How do I fix the OpenSSH ControlMaster vulnerability without breaking Ansible multiplexing?

Upgrade to the patched upstream OpenSSH release, which adds a peer-uid check using SO_PEERCRED that rejects peers whose uid does not match geteuid(). If you cannot patch immediately, relocate ControlPath to a per-user private directory such as ~/.ssh/cm/%C with ControlPersist 10m. The %C token hashes the connection tuple, and the ~/.ssh/cm directory must be pre-created with mode 0700 since ssh will not create intermediate directories.

What does the ssh_config setting to disable ControlMaster look like and what’s the downside?

In /etc/ssh/ssh_config or ~/.ssh/config, set Host *, ControlMaster no, ControlPath none, and ControlPersist no. This removes the attack surface entirely because no socket is created.
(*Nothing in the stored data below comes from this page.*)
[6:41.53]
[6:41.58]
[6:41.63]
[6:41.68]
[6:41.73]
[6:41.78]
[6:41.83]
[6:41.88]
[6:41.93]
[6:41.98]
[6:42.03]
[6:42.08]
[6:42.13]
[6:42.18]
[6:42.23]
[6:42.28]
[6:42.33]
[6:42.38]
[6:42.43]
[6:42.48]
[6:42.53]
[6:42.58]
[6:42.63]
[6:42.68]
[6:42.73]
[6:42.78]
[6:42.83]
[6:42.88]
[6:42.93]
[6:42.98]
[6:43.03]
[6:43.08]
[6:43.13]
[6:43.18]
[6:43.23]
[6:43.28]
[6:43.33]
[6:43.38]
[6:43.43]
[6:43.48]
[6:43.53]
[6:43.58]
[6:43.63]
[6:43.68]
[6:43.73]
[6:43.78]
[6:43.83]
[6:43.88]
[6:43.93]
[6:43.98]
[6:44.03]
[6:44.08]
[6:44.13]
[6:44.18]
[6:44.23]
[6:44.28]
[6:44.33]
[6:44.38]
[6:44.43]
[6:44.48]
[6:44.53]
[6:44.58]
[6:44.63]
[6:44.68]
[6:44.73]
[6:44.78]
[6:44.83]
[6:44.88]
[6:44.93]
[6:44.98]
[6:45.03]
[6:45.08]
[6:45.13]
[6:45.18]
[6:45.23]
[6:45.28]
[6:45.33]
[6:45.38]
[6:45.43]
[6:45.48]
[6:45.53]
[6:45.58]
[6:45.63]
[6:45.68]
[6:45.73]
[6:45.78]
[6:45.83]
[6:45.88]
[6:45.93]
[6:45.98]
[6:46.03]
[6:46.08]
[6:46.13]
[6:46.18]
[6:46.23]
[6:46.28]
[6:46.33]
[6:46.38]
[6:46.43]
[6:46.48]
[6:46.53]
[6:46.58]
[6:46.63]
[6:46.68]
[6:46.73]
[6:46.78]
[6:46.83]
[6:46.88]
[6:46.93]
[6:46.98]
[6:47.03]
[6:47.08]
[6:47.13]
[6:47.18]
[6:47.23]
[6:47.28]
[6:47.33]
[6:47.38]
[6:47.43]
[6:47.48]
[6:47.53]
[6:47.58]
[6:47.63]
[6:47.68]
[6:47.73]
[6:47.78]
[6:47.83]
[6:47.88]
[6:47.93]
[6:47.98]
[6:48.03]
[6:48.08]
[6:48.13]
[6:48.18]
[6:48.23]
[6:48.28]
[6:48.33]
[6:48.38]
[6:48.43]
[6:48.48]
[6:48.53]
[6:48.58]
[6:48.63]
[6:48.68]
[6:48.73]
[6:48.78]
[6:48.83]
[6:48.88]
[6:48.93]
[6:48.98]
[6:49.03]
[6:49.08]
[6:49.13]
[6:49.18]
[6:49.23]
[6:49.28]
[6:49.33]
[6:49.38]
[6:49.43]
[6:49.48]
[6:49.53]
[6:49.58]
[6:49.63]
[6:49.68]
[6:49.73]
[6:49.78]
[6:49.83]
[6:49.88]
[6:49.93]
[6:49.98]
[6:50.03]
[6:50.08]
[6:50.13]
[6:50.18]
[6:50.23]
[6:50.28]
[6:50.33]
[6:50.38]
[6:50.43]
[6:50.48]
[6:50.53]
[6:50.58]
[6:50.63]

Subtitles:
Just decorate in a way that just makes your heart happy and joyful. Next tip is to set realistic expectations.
The cost is a full TCP plus SSH handshake on every ssh invocation, which is noticeable when running Ansible against many hosts or rsync-over-ssh in tight loops, where ControlPersist with multiplexing meaningfully reduces per-task latency.

How can I detect a ControlMaster socket hijack on a server I can’t patch yet?

Run a find command walking home directories restricted to Unix domain sockets with -type s, printing entries where the directory owner name does not match the socket’s numeric uid. A hit indicates an attacker wrote a socket into another user’s ~/.ssh tree. Alternatively, an auditd rule -w /home -p w -k ssh_socket_create catches the bind() syscall at creation time with millisecond latency, though it generates higher event volume.